Bayesian Encoding is a type of encoding that takes into account intra-category variation and the target mean when encoding categorical variables. It is a type of targeted encoding that comes with several advantages. For example, Bayesian Encoding requires minimal effort compared to other encoding methods.
In this blog post, we talk about the different Bayesian encoding techniques and how they work.
Target or Mean Encoding is one of the most commonly used encoding techniques in Kaggle competitions.
Target encoding is where each class value of the categorical variable is replaced by the mean value of the target variable, with respect to the categorical class in the training dataset.
Hence, we have to specify the target variable in the SAS Mean Encoding Macro, as shown in the code below.
Check out this link to know more information about categorical variable encoding.

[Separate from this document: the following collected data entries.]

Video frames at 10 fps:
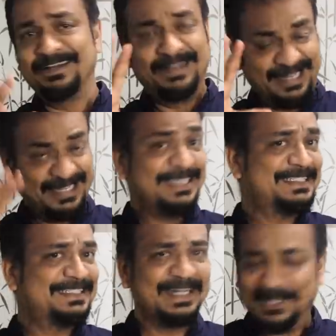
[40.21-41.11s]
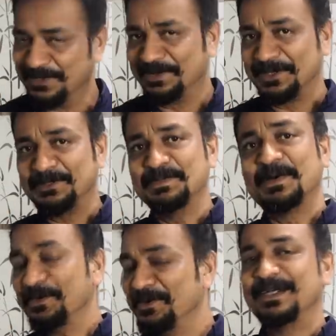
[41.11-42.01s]
ஹாய் கைஸ் எல்லாருக்கும் வணக்கம்
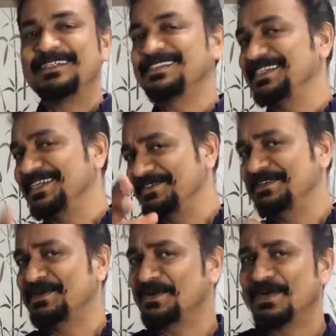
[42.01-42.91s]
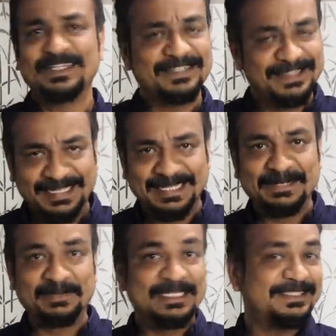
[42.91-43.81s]
மறுபடியும் ஒரு இன்ட்ரெஸ்டிங்கான வீடியோ உங்களெலாம் சந்திக்கிறதுல
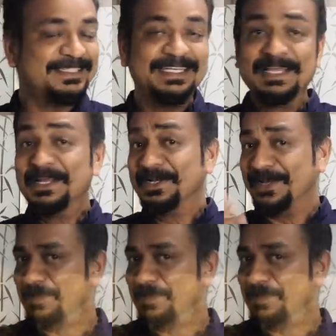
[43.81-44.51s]
மகிழ்ச்சி நாம்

%macro mean_encoding(dataset,var,target);
proc sql;
create table mean_table as
select distinct(&var) as gr, round(mean(&target),00.1) As mean_encode
from &dataset
group by gr;
create table new as
select d.* , m.mean_encode
from &dataset as d
left join mean_table as m
on &var=m.gr;
quit;
%mend;
“Weight of Evidence (WoE) is a measure of the “strength” of a grouping technique that is used to separate good and bad. This method was developed primarily to build a predictive model to evaluate the risk of loan default in the credit and financial industry.
WoE will be 0 if the P(Goods) / P(Bads) = 1. That is, if the outcome is random for that group. If P(Bads) > P(Goods), the odds ratio will be < 1, and the WoE will be < 0. If, on the other hand, P(Goods) > P(Bads) in a group, then WoE > 0.
WoE is well suited for Logistic Regression because the logit transformation is simply the log of the odds, i.e. in(P(Goods)/P(Bads)). Therefore, by using WoE-coded predictors in Logistic Regression, the predictors are all prepared and coded to the same scale. The parameters in the linear logistic regression equation can be directly compared.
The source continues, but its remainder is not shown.